Donald Trump becoming president: that is a tragedy. COVID: that is something to feel passionately about. Bad movies are not such a big deal to me now. 

Except for Paws of Fury: The Legend of Hank. That got to me and it’s not because I think that Blazing Saddles is sacrosanct. I’ve seen Blazing Saddles a few times and enjoyed it but I don’t remember much about it. 

I suppose I was offended by the lazy and half-assedness of the whole venture, from its confused and confusing attempts at world building to its weird racial dynamics to “hip” quips for the poor grown-ups in the audience that literally made me roll my eyes in annoyance every single goddamn time. 

And there was no one there! 

I pretty much hated everything about Paws of Fury, beginning with its lead character. He’s a dog who thinks he’s destined for a great destiny but canines becoming samurai is about as far-fetched in this world as a panda becoming proficient in Kung-Fu. 

Hank is mentored in the ways of the samurai by the film’s answer to Gene Wilder’s character in Blazing Saddles: a cynical sensei voiced by Samuel L. Jackson. Like the rest of the voice cast, Jackson is on auto-pilot. He could have voiced the part in his sleep and very well might have. That would explain all the snoring on the voice track.  

Paws of Fury is constantly winking at the audience. The fourth wall is forever being shattered, Blazing Saddles-style, but what was subversive and hilarious in 1973 is groan-inducing and brutally unfunny today. 

This low-energy, low-wattage mistake dutifully hits all the expected beats with a weary sense of obligation. It’s a motion picture devoid of wit, devoid of inspiration, devoid of even the smallest spark of creativity. 

Mel Brooks gives his tacit approval to this sorry journey by voicing the Shogun. I don’t want to be cynical, but I suspect that if the check cleared, and was for a large enough amount, Mel Brooks wouldn’t care if Blazing Saddles was remade as hardcore furry porn. 
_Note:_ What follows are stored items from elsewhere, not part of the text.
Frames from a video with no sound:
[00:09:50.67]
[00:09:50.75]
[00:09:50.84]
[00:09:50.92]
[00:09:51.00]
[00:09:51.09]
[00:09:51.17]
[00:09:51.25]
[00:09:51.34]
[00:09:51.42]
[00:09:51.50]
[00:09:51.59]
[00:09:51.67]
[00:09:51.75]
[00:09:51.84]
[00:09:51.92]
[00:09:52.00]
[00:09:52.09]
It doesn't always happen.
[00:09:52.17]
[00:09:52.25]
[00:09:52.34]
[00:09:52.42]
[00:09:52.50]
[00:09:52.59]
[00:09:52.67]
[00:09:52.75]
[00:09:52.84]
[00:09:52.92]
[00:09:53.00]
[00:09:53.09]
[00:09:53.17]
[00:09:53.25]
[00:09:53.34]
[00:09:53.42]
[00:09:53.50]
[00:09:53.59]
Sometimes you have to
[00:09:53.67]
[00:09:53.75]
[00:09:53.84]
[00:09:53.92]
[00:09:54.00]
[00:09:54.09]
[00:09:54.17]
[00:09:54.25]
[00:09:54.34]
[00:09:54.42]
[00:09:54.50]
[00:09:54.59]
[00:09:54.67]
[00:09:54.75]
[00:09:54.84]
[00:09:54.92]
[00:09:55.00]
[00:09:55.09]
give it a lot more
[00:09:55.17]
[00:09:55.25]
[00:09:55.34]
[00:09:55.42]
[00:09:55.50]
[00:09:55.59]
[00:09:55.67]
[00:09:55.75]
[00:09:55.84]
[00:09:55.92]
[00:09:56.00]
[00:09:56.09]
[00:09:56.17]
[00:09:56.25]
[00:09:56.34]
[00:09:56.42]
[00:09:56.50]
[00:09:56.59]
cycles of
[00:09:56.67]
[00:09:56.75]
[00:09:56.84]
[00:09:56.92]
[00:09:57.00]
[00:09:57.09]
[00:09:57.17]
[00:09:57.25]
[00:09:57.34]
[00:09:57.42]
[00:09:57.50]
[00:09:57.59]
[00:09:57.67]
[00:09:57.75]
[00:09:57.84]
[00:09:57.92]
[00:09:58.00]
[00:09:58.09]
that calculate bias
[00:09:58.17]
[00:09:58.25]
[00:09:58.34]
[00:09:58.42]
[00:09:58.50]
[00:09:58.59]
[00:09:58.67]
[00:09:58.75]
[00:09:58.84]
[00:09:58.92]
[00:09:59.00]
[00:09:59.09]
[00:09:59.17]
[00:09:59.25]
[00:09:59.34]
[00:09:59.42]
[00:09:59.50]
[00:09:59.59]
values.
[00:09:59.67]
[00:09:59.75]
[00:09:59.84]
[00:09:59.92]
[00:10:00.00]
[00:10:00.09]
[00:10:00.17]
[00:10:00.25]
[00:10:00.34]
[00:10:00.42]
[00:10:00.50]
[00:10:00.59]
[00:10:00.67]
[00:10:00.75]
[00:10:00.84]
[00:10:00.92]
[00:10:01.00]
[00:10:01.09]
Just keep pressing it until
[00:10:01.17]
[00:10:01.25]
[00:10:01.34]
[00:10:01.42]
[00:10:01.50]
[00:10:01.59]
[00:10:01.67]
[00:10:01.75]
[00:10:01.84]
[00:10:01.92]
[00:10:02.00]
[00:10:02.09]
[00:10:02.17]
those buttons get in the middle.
So it turns out that you can try making your very own version of Blazing Saddles today. For reasons known only to you, you could make it a cat and dog-themed animated samurai movie. But why would you want to do that? It makes no sense at all. It’d just be pointless and annoying and arbitrary.

Paws of Fury isn’t really a remake of Blazing Saddles; it’s a footnote to the earlier film’s outsized legacy and not a particularly important or relevant one either.